About this task> Reproduce exactly, and only, the lines below from the one containing "[0.98-1.95s]" through the one containing "[00:04:42.08]".

[Stored data entries]
--- START ---

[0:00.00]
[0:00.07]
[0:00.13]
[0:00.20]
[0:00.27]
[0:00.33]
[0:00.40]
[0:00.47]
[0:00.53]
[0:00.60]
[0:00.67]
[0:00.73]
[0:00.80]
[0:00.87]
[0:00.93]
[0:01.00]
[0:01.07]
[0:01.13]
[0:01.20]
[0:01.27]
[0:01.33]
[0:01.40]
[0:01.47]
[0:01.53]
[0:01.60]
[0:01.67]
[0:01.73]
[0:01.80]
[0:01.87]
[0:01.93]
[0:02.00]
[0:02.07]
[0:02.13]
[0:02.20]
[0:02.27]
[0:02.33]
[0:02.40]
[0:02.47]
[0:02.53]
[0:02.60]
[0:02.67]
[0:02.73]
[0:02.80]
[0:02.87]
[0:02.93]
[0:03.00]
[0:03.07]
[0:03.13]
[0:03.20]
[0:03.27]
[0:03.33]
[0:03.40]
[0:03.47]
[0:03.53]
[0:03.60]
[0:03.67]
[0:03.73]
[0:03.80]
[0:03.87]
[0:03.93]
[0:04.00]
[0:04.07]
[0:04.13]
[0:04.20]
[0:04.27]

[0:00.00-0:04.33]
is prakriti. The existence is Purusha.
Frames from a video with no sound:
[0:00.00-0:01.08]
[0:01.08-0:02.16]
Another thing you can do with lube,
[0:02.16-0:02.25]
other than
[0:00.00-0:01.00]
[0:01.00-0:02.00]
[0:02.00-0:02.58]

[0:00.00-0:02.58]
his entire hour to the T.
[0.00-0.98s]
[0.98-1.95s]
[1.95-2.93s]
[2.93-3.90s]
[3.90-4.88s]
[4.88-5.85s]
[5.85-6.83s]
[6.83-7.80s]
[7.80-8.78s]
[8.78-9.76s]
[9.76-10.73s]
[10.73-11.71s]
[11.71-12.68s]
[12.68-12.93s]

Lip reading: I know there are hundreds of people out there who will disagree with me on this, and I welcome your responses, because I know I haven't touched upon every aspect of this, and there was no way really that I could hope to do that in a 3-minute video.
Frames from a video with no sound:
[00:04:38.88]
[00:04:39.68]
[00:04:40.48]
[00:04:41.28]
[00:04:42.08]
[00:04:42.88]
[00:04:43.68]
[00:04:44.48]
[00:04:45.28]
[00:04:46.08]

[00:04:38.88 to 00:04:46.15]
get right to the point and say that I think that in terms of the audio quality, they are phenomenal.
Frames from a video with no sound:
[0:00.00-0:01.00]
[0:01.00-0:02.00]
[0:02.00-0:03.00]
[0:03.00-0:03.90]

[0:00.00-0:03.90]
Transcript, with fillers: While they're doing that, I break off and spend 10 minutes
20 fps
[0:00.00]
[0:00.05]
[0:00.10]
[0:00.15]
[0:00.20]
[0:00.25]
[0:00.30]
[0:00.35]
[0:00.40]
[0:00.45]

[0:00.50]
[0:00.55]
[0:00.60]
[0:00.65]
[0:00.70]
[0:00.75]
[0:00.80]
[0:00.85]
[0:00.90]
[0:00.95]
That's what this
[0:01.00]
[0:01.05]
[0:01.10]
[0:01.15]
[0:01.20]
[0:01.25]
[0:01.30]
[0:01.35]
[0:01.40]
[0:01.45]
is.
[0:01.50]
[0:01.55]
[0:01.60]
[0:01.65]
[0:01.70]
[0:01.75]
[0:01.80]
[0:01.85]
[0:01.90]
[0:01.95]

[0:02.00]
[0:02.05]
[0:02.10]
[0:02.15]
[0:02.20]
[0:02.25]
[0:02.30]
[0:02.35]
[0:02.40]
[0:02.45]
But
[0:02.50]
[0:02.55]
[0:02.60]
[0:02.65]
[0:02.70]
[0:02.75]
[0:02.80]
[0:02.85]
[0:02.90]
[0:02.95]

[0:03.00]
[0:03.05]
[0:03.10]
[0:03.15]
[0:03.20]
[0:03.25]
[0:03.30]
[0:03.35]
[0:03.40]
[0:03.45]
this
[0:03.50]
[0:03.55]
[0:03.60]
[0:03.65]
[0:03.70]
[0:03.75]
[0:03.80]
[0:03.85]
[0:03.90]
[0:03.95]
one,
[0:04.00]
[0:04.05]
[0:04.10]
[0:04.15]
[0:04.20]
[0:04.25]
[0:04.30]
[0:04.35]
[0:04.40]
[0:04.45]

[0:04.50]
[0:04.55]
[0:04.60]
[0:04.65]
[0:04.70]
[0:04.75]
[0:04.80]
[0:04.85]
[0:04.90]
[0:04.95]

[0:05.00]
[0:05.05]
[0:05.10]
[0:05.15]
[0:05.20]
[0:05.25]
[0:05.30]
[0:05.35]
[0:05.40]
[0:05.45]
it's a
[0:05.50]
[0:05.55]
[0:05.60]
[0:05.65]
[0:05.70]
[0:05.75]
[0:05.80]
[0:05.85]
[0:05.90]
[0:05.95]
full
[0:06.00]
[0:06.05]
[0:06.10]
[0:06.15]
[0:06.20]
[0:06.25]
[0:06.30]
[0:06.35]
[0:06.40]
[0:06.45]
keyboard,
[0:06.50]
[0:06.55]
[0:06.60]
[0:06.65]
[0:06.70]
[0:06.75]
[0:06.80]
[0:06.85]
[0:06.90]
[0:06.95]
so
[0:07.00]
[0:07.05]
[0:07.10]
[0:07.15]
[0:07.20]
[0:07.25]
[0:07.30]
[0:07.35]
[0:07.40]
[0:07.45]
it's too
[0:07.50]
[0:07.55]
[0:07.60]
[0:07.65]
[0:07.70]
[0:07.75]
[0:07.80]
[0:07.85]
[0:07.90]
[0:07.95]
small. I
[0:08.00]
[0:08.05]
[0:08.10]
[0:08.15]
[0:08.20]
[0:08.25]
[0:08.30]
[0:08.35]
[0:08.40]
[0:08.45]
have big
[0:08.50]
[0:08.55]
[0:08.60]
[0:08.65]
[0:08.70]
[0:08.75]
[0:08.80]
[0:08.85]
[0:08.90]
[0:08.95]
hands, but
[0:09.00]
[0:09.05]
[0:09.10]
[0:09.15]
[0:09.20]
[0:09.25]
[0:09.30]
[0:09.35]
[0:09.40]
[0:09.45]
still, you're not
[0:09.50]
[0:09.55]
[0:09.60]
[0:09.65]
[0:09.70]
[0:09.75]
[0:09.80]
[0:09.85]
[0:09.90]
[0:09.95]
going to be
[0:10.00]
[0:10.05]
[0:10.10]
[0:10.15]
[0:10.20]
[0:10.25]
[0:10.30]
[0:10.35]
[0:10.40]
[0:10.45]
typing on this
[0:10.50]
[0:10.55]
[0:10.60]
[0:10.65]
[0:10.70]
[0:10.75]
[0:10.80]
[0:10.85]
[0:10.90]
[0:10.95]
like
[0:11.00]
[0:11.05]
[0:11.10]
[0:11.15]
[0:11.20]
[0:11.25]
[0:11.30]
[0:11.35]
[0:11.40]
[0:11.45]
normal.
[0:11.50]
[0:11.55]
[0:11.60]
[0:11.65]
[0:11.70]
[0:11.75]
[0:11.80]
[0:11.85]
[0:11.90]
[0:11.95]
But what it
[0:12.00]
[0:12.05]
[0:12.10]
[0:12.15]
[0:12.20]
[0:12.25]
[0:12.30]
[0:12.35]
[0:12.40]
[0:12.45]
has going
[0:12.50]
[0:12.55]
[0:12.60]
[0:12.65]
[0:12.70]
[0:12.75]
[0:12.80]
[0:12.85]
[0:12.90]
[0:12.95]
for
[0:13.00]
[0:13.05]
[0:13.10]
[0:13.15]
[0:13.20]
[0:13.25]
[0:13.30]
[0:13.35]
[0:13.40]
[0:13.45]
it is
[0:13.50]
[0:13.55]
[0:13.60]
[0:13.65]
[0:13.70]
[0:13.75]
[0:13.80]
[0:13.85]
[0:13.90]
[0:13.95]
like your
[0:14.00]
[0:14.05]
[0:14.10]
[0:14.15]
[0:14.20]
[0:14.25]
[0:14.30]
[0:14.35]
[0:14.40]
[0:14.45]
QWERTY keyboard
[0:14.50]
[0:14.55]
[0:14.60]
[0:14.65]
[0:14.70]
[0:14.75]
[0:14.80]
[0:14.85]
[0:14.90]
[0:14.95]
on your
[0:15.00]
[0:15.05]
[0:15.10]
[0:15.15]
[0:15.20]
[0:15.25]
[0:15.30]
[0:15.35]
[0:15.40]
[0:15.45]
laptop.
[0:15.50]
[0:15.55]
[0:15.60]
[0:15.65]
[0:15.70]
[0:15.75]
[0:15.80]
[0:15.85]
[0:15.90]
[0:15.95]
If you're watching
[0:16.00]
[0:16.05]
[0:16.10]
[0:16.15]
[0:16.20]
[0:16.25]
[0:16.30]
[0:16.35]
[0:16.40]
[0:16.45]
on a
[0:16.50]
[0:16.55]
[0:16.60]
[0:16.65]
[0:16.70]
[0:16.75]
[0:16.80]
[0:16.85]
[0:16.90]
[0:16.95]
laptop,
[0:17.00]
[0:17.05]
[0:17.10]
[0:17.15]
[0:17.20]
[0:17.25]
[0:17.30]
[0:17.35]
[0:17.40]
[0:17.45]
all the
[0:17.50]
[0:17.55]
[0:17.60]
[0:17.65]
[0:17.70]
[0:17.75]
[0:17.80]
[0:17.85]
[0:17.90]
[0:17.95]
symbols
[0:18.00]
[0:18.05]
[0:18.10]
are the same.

--- END ---

Expected output>
[0.98-1.95s]
[1.95-2.93s]
[2.93-3.90s]
[3.90-4.88s]
[4.88-5.85s]
[5.85-6.83s]
[6.83-7.80s]
[7.80-8.78s]
[8.78-9.76s]
[9.76-10.73s]
[10.73-11.71s]
[11.71-12.68s]
[12.68-12.93s]

Lip reading: I know there are hundreds of people out there who will disagree with me on this, and I welcome your responses, because I know I haven't touched upon every aspect of this, and there was no way really that I could hope to do that in a 3-minute video.
Frames from a video with no sound:
[00:04:38.88]
[00:04:39.68]
[00:04:40.48]
[00:04:41.28]
[00:04:42.08]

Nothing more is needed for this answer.